Especulemos, no entanto: e se
Marina Silva ganhar as eleições?
Há, na mídia, como uma espécie de
esperança consoladora, a ideia de que Marina Silva poderia aliar-se aos
depenados tucanos de FHC, a essa altura curtindo uma profunda síndrome de
abstinência de poder. Ora, se essa senhora tiver a cara dura de passar-se, a essa altura
de sua trajetória, para a direita, teremos de reconhecer que, em matéria de
política, tudo é mesmo possível. Nada, no seu ideário político até agora
expresso, indica que isso possa acontecer, mesmo que ela venha, durante a
campanha, por motivos eleitorais e eleitoreiros, a acenar com algumas
concessões à direita, como tentativa de acalmar certos ânimos e obter
financiamento para a campanha. Então, não será, quase com certeza, com o PSDB
que ela irá governar. Talvez também não, no início, com o PT. Restará, então,
qual partido com que aliar-se no Congresso para tentar aprovar suas propostas?
Sem dúvida nenhuma, o PMDB, o partido que não é partido, ou melhor, é tão
partido, que alinha em suas fileiras gente de todas as cores, de todas as
ideologias. Tem, sim, PMDB para a esquerda e para a direita, para o centro e
para qualquer outra nuance ideológica que se apresente no poder. É só saber
estalar os dedos. Porque, hoje, no Brasil, nenhum presidente da República logra
sucesso, sem o PMDB, porque ele é o maior, o mais bem estruturado, com bancadas
sólidas no Congresso e em quase todas as casas legislativas. Só lhe falta - e
isso é fruto de suas múltiplas faces e de sua origem como frente ampla - um
líder de apelo nacional, que o conduza à Presidência.
Além disso, não tenham dúvidas de
que, não importa com qual PMDB ela se alie, Marina Silva tenderá sempre para a
esquerda e poderá levar o País para um caminho que o PIG - o Partido da
Imprensa Golpista - e a direita mais hidrófoba não irão, absolutamente, gostar:
o caminho de um nacionalismo à Cristina Kirchner, talvez sem os desvarios da
politicagem peronista que mantém os argentinos à beira de um ataque de nervos,
mas com uma política econômica muito mais próxima da heterodoxia do que hoje se
vem praticando com Lula e Dilma. E isso poderá trazer consequências desastrosas
para o País. Não exatamente sua política, mas a oposição de cachorro louco que
ela enfrentará depois de alguns meses de governo.
O que se quer dizer, ao fim e ao
cabo, é: Marina Silva é mais esquerda que o PT, mais esquerda que Dilma e Lula
juntos, se acreditarmos nas ideias que ela expôs até agora. E se acreditarmos
na força que suas origem tem nas ideias que ela expressa.
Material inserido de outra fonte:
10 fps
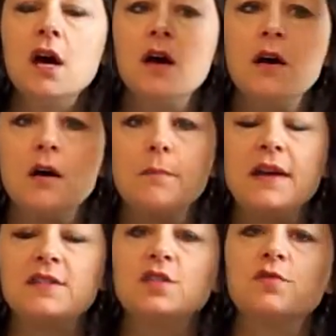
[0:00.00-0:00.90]
a
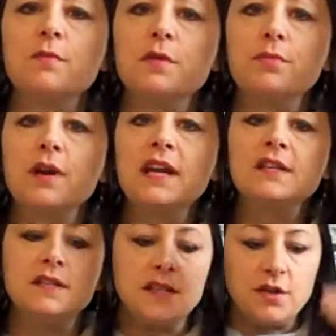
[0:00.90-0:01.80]
message from the brain
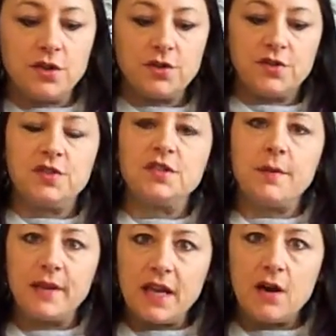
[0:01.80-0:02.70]
to tell your
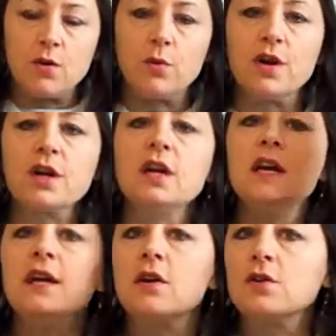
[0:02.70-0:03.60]
stomach how to work
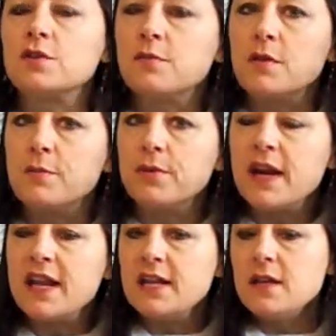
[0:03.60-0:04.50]
goes from the
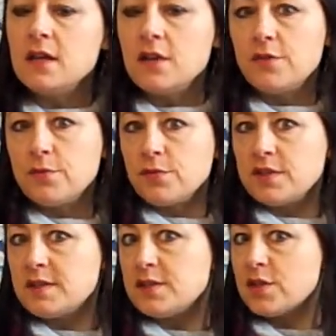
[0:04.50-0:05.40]
brain through the
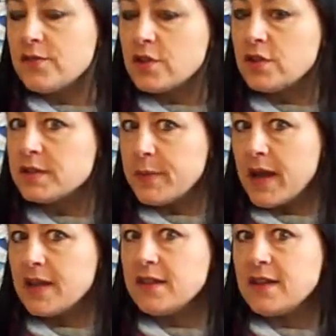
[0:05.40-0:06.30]
cervical
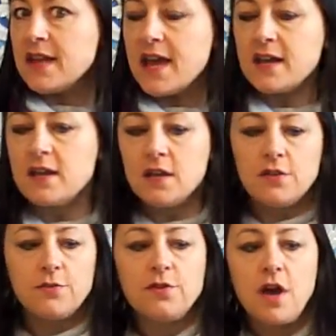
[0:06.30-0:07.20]
spine, the neck,
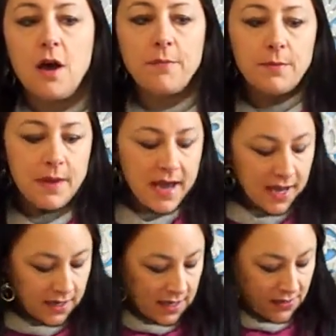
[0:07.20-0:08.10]
through the upper
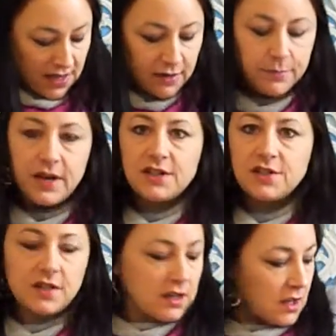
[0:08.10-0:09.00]
back, and then a branch
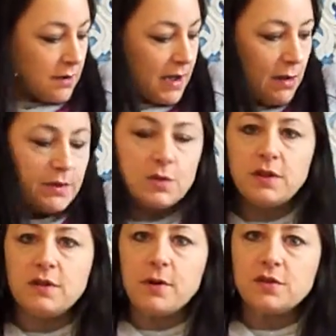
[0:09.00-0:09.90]
is going to come out
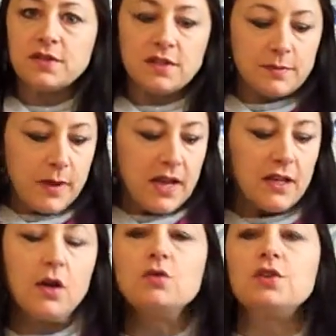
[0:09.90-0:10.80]
between the bones of the spine
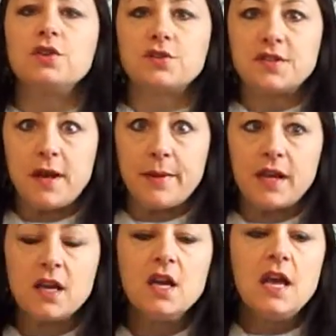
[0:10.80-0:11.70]
and go to your stomach.
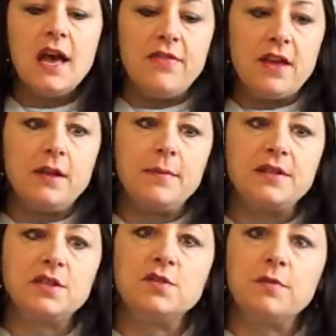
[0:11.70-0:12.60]
And then a
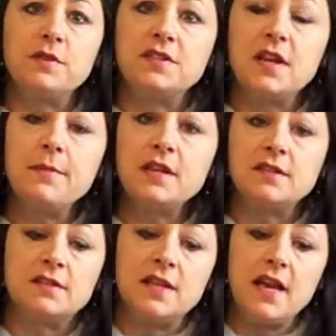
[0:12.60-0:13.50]
message from the stomach to
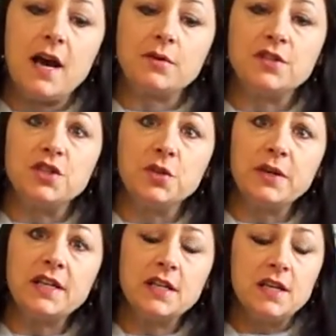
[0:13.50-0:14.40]
say how it's
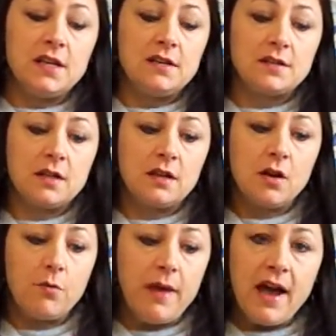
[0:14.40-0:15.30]
doing is going to
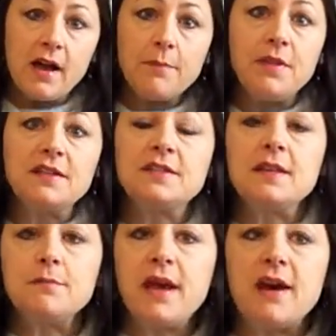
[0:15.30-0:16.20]
go back up that
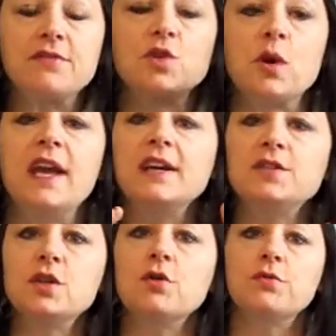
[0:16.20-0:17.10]
same path. So it has
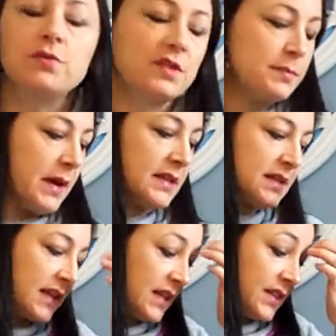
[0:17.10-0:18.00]
to go through the spine to
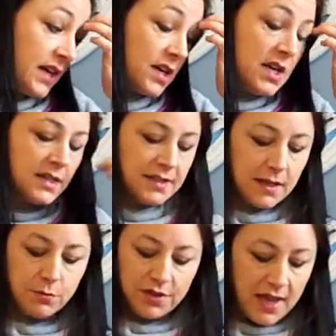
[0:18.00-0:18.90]
get there.
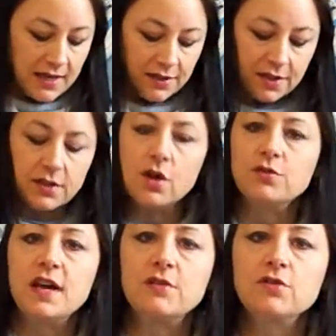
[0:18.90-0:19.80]
Same with anything to go
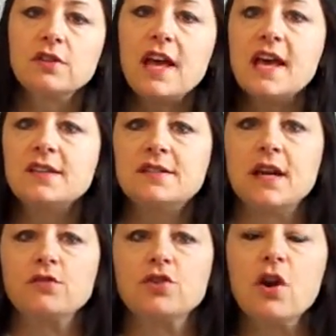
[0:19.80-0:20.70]
down your legs,
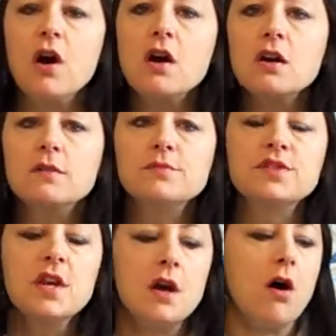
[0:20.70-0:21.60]
down your arms,
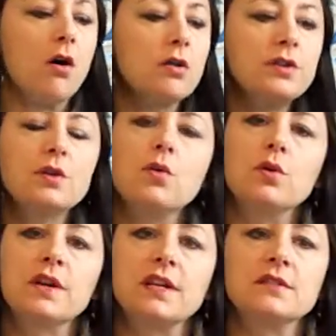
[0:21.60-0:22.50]
all your
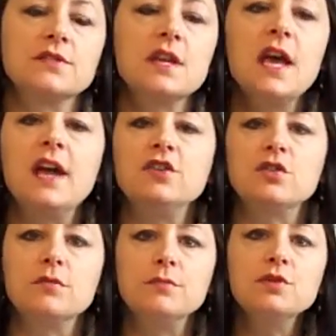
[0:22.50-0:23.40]
organs, and
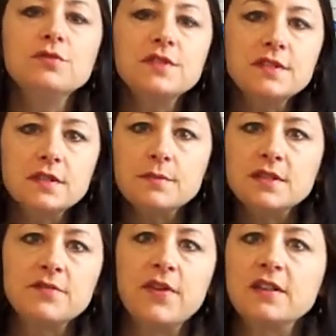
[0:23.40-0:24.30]
your immune system is
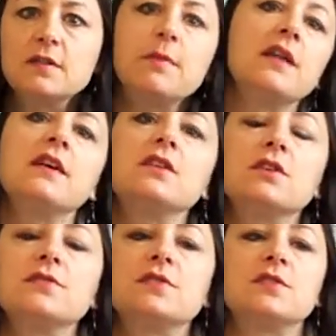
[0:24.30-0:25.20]
affected by that
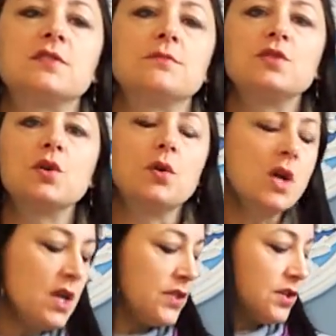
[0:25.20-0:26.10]
nervous system. So
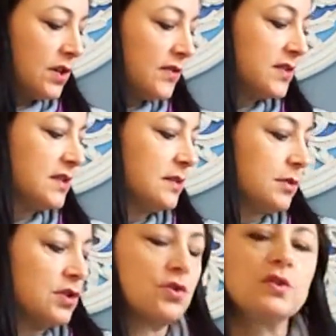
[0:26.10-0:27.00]
the nervous system
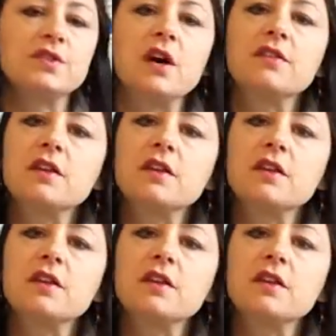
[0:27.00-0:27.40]
controls all the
Isso,
independentemente de seu evangelismo que, sendo outra vertente, de sua
personalidade, se vier à tona, poderá trazer sérios atritos com a sociedade
civil que luta por direitos importantes como o das mulheres (no caso, a
regulamentação do aborto, e não sua penalização), como o dos grupos GLBT (no
caso, a união civil entre pessoas do mesmo sexo), e muitas outras lutas e
conquistas que a sociedade espera e deseja. Creio muito mais num certo
vocacionismo místico meio sebastianista, resultante de sua concepções
religiosas, do que a interferência dessas ideias nas políticas de seu pretenso futuro
governo. Marina pode ser muita coisa do que dizem dela seus detratores, mas não
é estúpida, nem amadora. Sabe o quer, e tem personalidade forte para impor sua
vontade. Desde que faça as alianças certas, no Congresso. Se isso não acontecer,
aí, sim, a tal "governabilidade" entrará em campo, para melar seu
governo. E o desastre será inevitável.